Task statement> Restate the full listing word for word and leave the pictures out.

Provided data>
- Opening Delimiter -
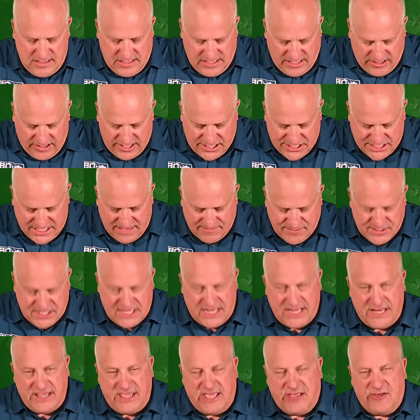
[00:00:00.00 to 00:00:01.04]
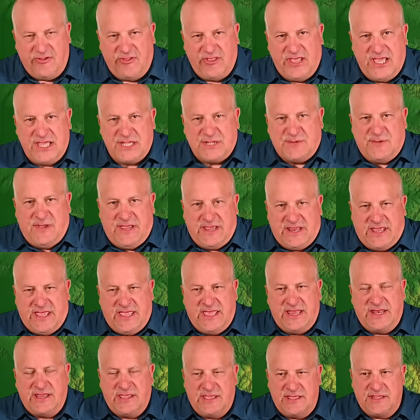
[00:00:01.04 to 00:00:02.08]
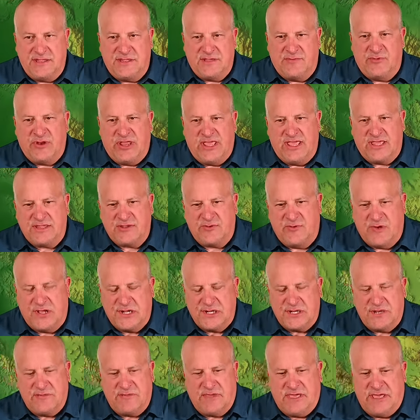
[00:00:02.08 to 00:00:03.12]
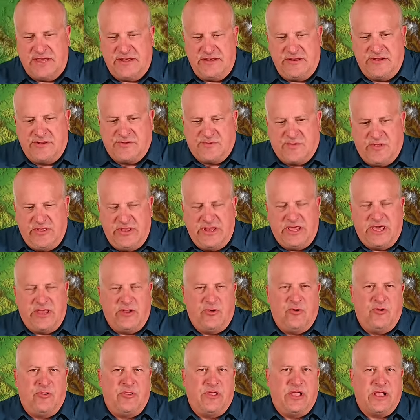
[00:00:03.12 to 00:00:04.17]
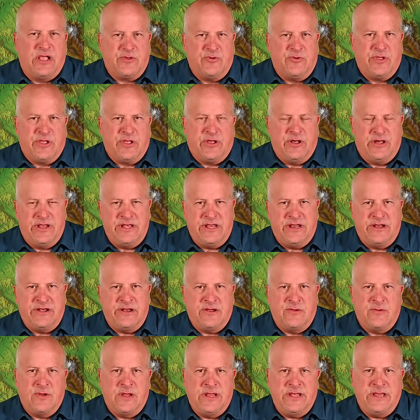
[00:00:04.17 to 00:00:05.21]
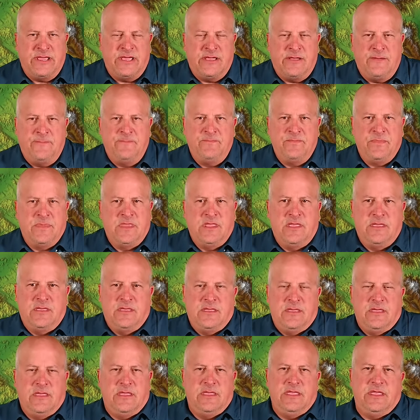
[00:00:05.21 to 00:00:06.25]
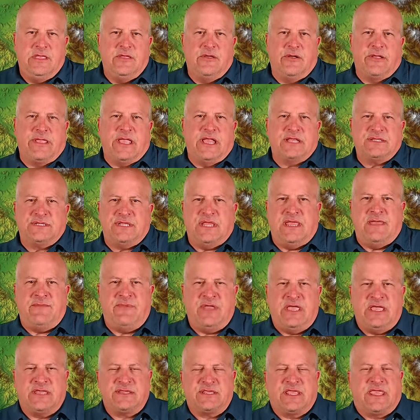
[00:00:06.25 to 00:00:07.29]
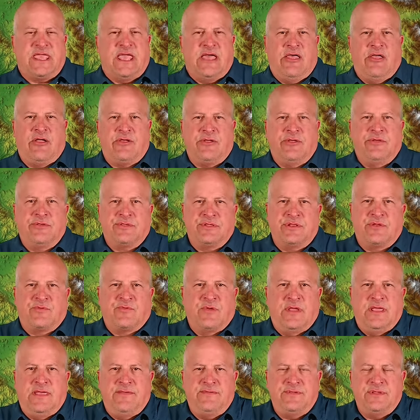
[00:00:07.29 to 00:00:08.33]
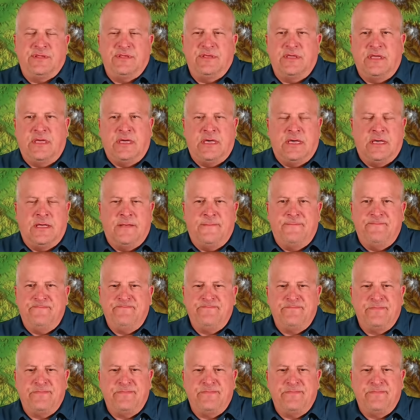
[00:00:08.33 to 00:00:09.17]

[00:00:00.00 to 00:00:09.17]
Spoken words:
You know, I skipped San Diego last week, and I had someone ask a question about it. There's really not a whole lot going on down there right now. You can go catch sand bass, caligos on the reefs. There's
- Closing Delimiter -
Solution>
[00:00:00.00 to 00:00:01.04]
[00:00:01.04 to 00:00:02.08]
[00:00:02.08 to 00:00:03.12]
[00:00:03.12 to 00:00:04.17]
[00:00:04.17 to 00:00:05.21]
[00:00:05.21 to 00:00:06.25]
[00:00:06.25 to 00:00:07.29]
[00:00:07.29 to 00:00:08.33]
[00:00:08.33 to 00:00:09.17]

[00:00:00.00 to 00:00:09.17]
Spoken words:
You know, I skipped San Diego last week, and I had someone ask a question about it. There's really not a whole lot going on down there right now. You can go catch sand bass, caligos on the reefs. There's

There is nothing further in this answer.